Fig. 3. The dysbiotic gut microbiome in COVID-19 in patients from NYU Langone Health (n = 60) and Yale New Haven Hospital (n = 36) is associated with secondary bloodstream infections.

a Bacterial family composition in stool samples (Yale, n = 63 samples; NYU, n = 67) identified by 16S rRNA gene sequencing; bars represent the relative abundances of bacterial families; red circles indicate samples with single taxa >50%. Samples are sorted by center and bacterial α-diversity (inverse Simpson index, b). c α-diversity in samples from NYU Langone Health and Yale New Haven Hospital; p = 0.0065, two-sided T-test. d Average phylum level composition per center.

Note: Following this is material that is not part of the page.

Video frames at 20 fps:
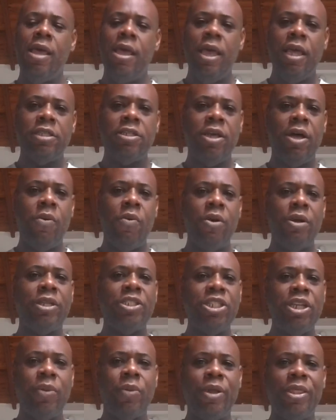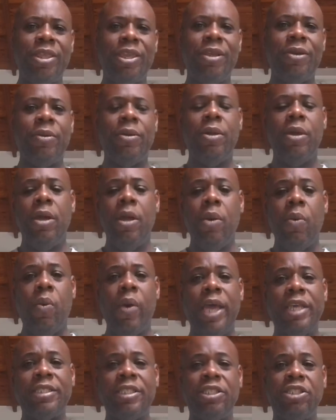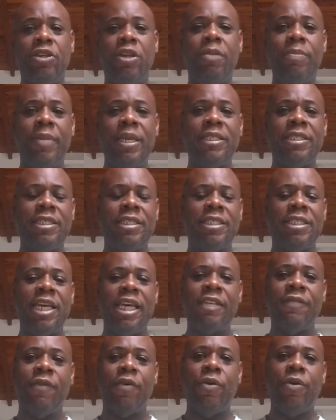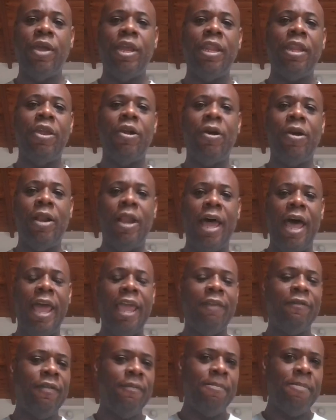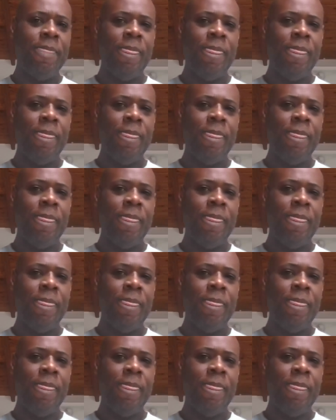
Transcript: And so I wanted to share with you ways that you can be successful in your life.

Principal coordinate plots of all samples shown in a, labeled by center (e), most abundant bacterial family (f) and domination status of the sample (g), and BSI status; inset: boxplot of inverse Simpson index diversity by BSI (h). i Coefficients from a Bayesian logistic regression with most abundant bacterial genera as predictors of BSI status (circle: posterior mean, lines: 95% HDI). j Counterfactual posterior predictions of BSI risk based on bacterial composition contrasting the predicted risk of the average composition across all samples (red) with the risk predicted from a composition where Faecalibacterium was increased by 10% (blue). k Shotgun metagenomic reads matched the species identified in clinical blood cultures in 70% of all investigated cases; the histogram shows the distribution of log₁₀-ratios of relative abundances of matched species in corresponding stool samples to their corresponding mean abundances across all samples.